WORK ITEM: Exactly as written, set down each line of the data below except its pictures.

___ DATA EXTRACT ___

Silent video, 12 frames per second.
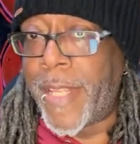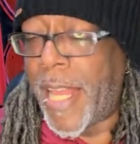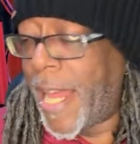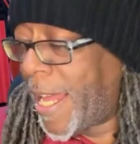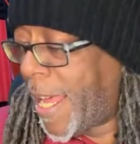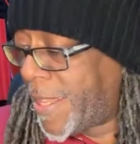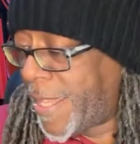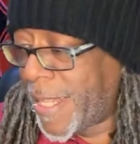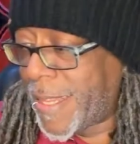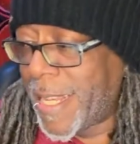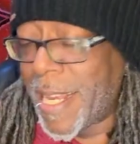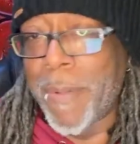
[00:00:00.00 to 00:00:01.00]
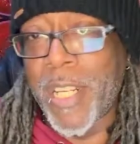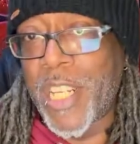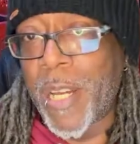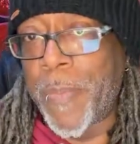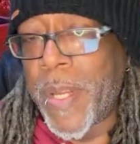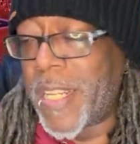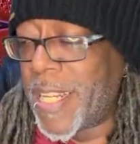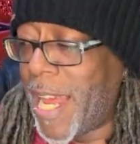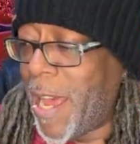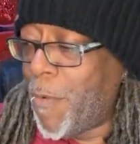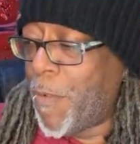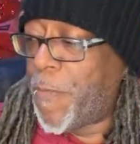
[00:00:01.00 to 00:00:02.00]
I think I'm gonna jump into
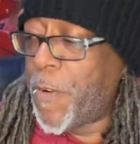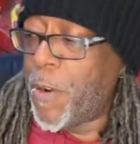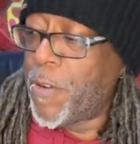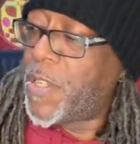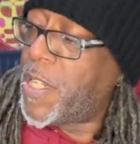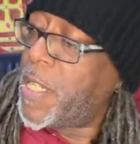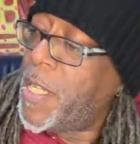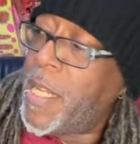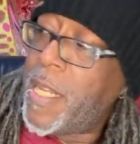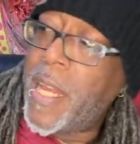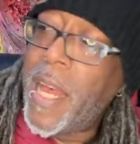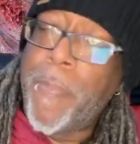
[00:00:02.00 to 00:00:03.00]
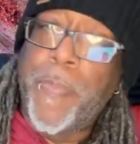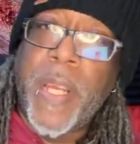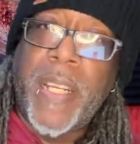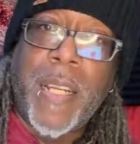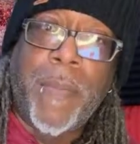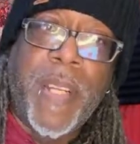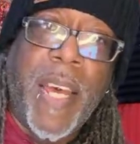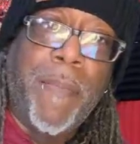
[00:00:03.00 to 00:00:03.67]
that one first. I picked up that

___

FINISHED TASK:
Silent video, 12 frames per second.
[00:00:00.00 to 00:00:01.00]
[00:00:01.00 to 00:00:02.00]
I think I'm gonna jump into
[00:00:02.00 to 00:00:03.00]
[00:00:03.00 to 00:00:03.67]
that one first. I picked up that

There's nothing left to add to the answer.